Munyaradzi Gwisai, ao centro.

Talvez você nunca tenha ouvido falar de Munyaradzi Gwisai. Ele tem sido manchete nos ultimos dias. Mas comecemos por seu país.

O Zimbabwe é um pequeno país do sul da África, cuja independência do Reino Unido – que  ocupava a região desde o final do século XIX, só foi reconhecida em 1980.  Com a maior inflação e o maior nível de desemprego do planeta, além de uma expectativa de vida de apenas 43,5 anos, segundo os dados da Wikipedia, tem como presidente Robert Mugabe. Com 86 anos de idade, ele lidera o país desde 1980 – como primeiro-ministro; após 1987 – como presidente. Acusado de violência e intimidação contra seus opositores, seu governo é considerado um dos mais corruptos do continente africano.
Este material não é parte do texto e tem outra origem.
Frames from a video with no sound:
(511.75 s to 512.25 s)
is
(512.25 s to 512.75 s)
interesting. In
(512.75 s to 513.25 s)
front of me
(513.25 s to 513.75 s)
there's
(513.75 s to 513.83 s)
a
Por conta das graves violações aos princípios democráticos e ao pluralismo político, a União Européia têm imposto vários sanções ao país.
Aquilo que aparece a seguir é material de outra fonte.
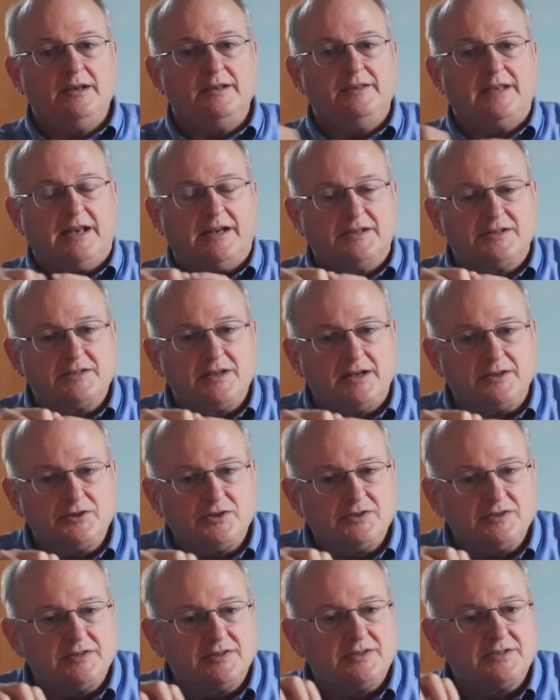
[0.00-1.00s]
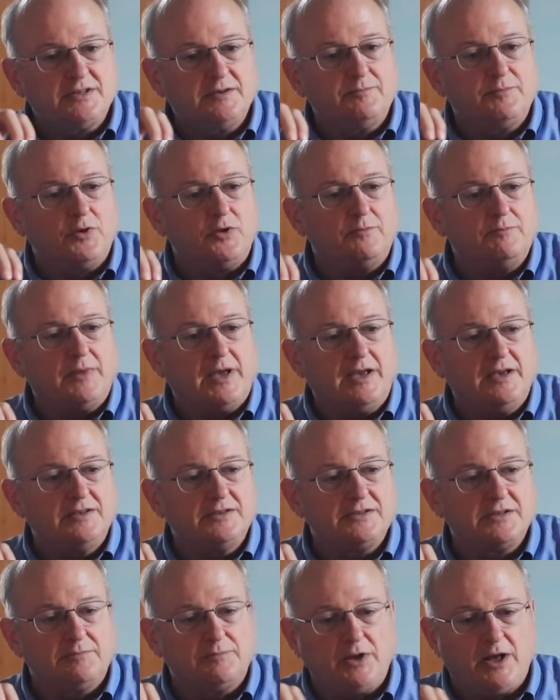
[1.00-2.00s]
that it's not just the simple
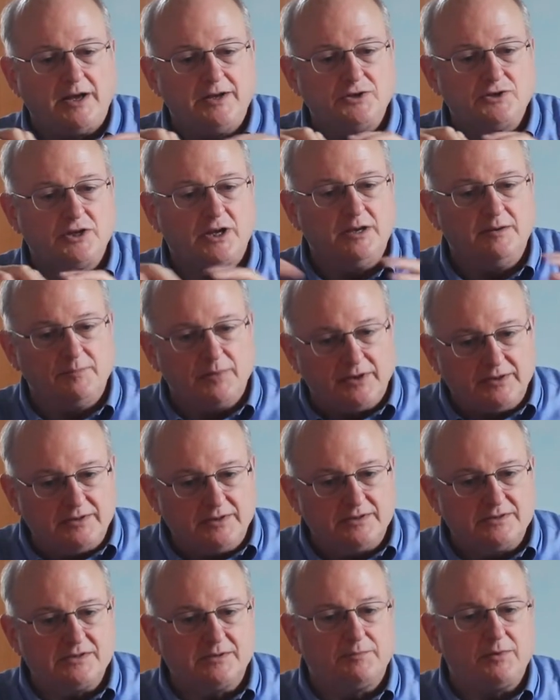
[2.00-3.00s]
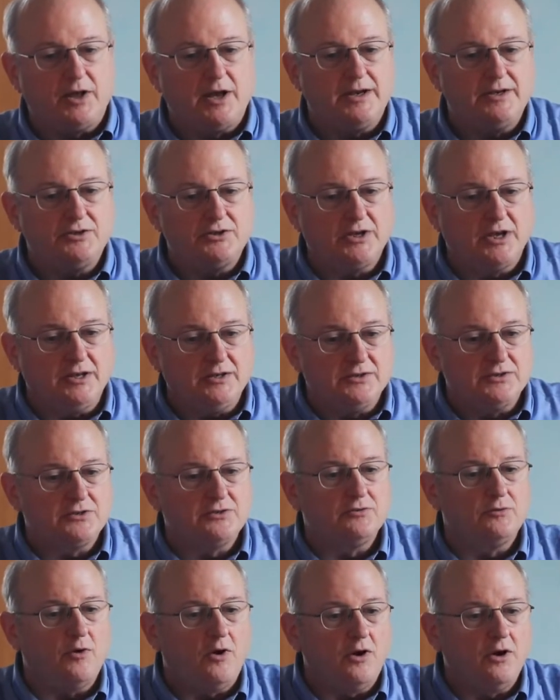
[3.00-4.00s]
maize supply chain, but the supply chains
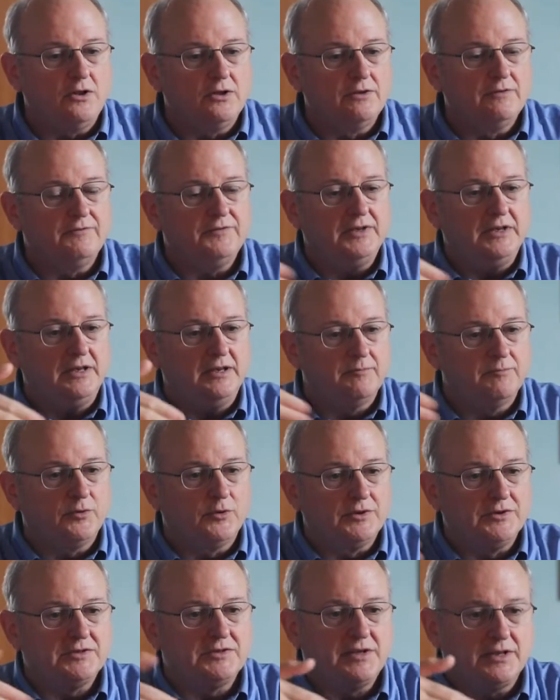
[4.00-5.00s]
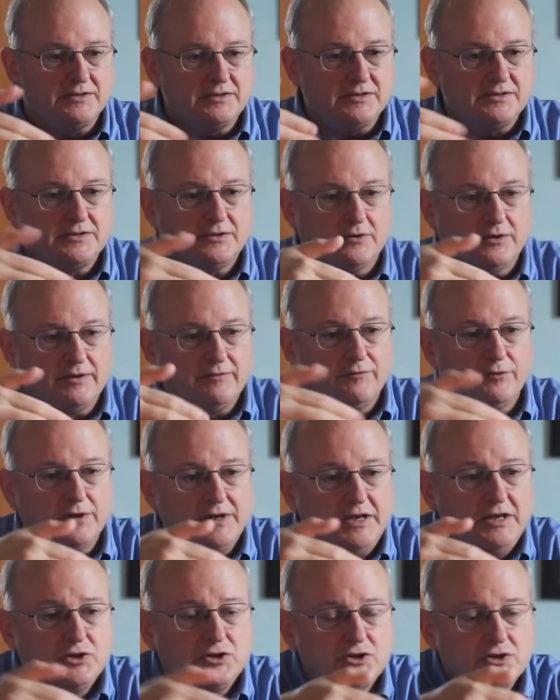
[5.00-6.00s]
to all of the inputs necessary for
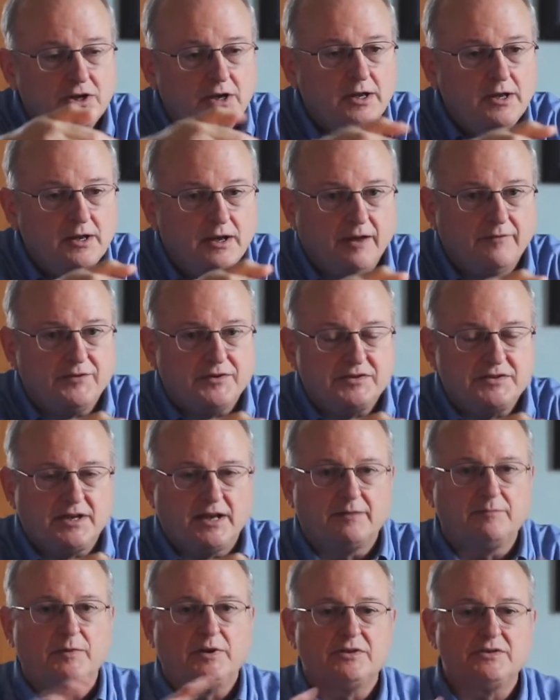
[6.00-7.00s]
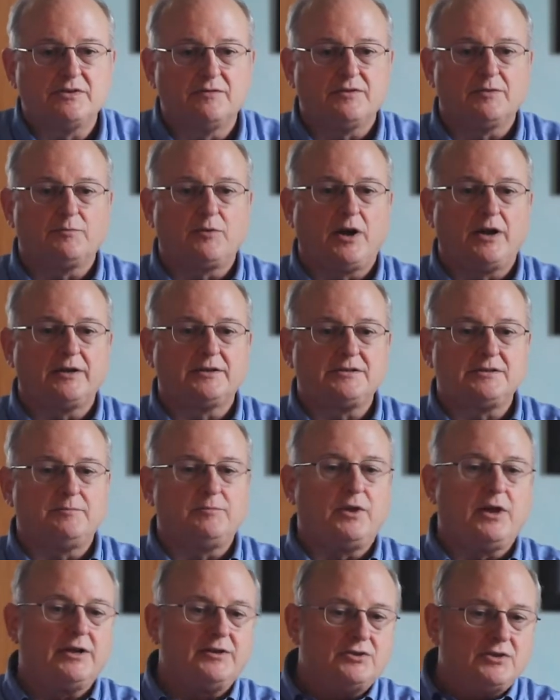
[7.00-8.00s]
each of the segments of the product
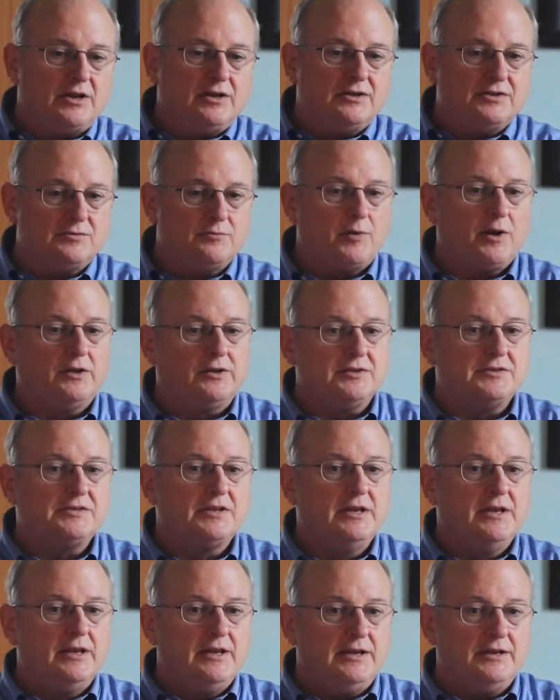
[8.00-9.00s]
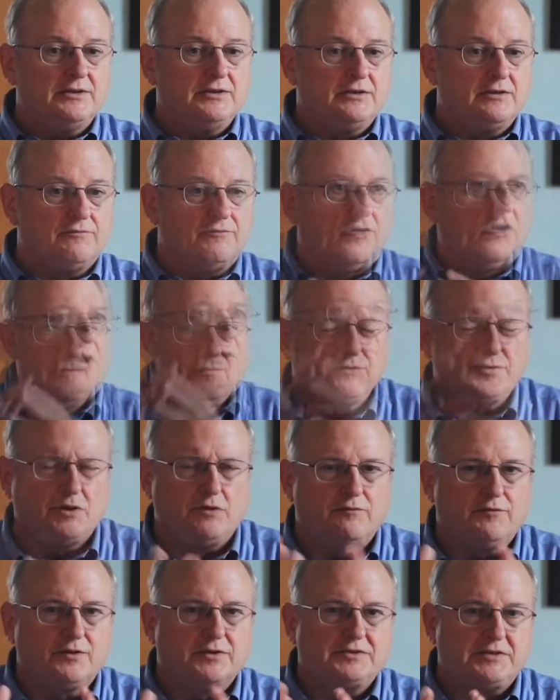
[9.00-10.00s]
supply chain as well as into the farm. So
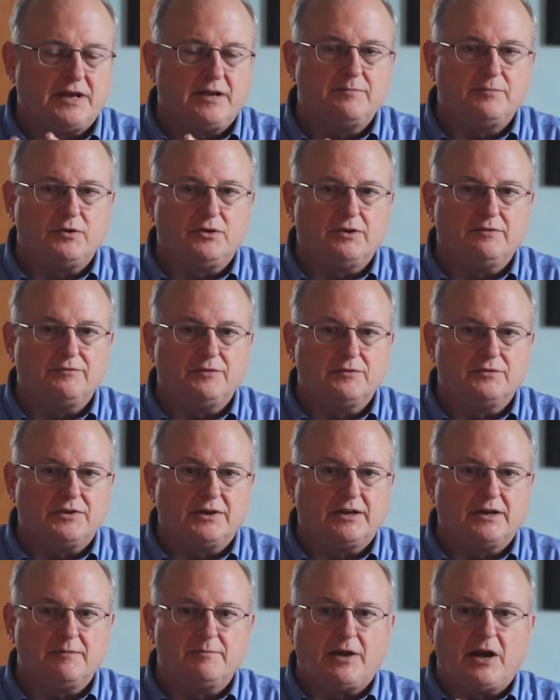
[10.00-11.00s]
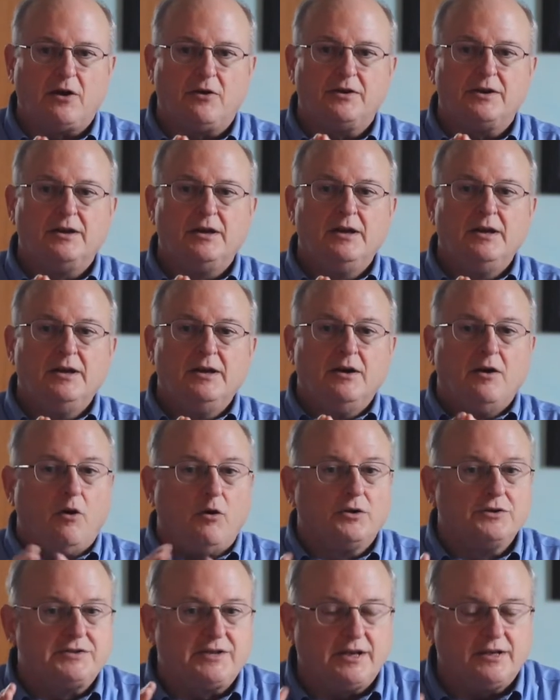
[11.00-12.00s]
for example, if you think about
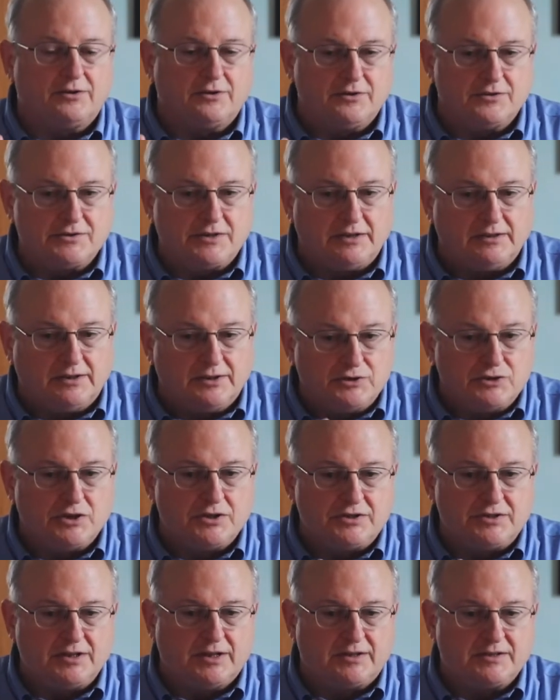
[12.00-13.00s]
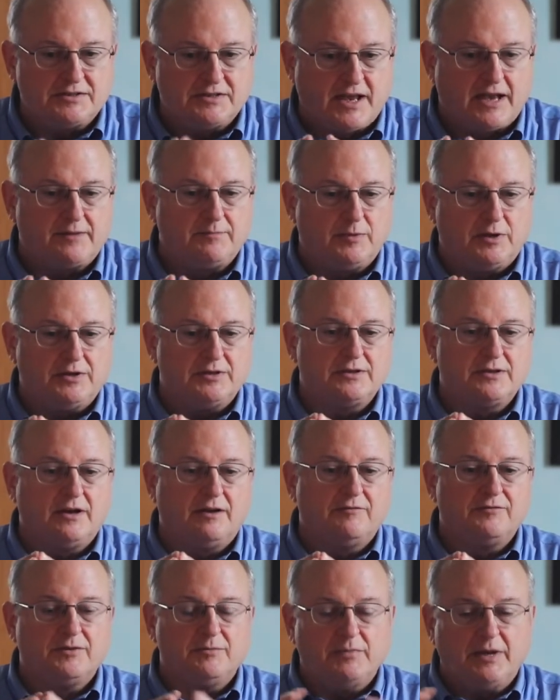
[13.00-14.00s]
wholesalers and logistics segment
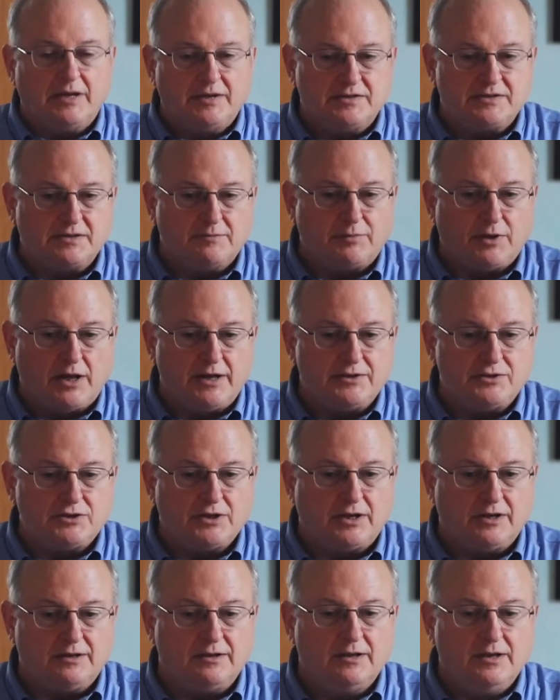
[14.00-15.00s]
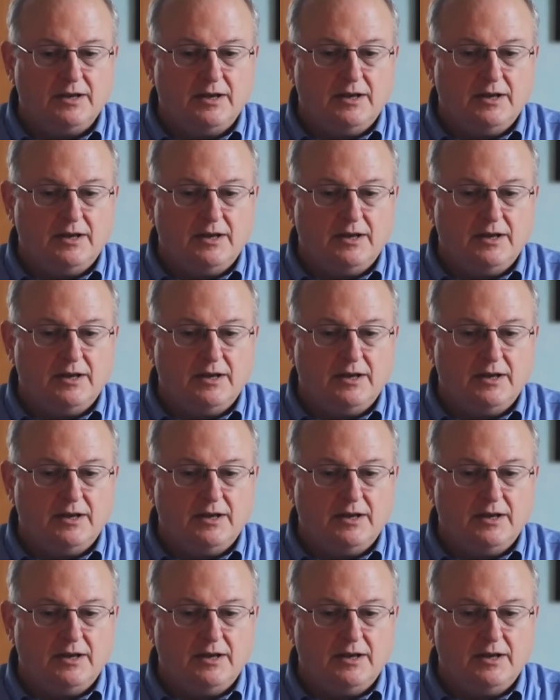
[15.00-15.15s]
of the maize supply chain,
No dia 23 de fevereiro, o governo cometeu mais uma arbitrariedade.

Impedidos de comparar o Zimbabwe ao Egito e Tunisia

Naquele dia, Munyaradza Gwisai, palestrante na escola de direito da Universidade do Zimbabwe, mostrava vídeos da internet, produzidos pela BBC e pela Al Jazeera sobre os protestos que varreram o norte da África, para estudante e ativistas.  Se desenvolvia uma discussão acadêmica sobre os fatos ocorridos no oriente médio, quando agentes do governo invadiram o espaço e apreenderam laptops, DVDs e o projetor de vídeos. Munyaradza Gwisai Foi preso juntamente com as mais de 45 pessoas.  Por assistirem aos vídeos, foram todos acusados de subversão ao governo eleito e traição – o que pode implicar numa pena de prisão. Ou numa pena de morte.

As revoluções na Tunísia e Egito assombram e é preciso dar o exemplo. Assim, os presos têm sido exemplarmente punidos. O Los Angeles Times revela que os advogados dos presos só souberam da acusação de traição dez minutos antes da audiência e não puderam conversar com os mesmos sobre elas. Como o índice de AIDS no país é muito grande, alguns dos presos são soropositivos e estão sendo impedido de tomar a medicação antiviral. Há, ainda, denúncias de tortura contra os mesmos.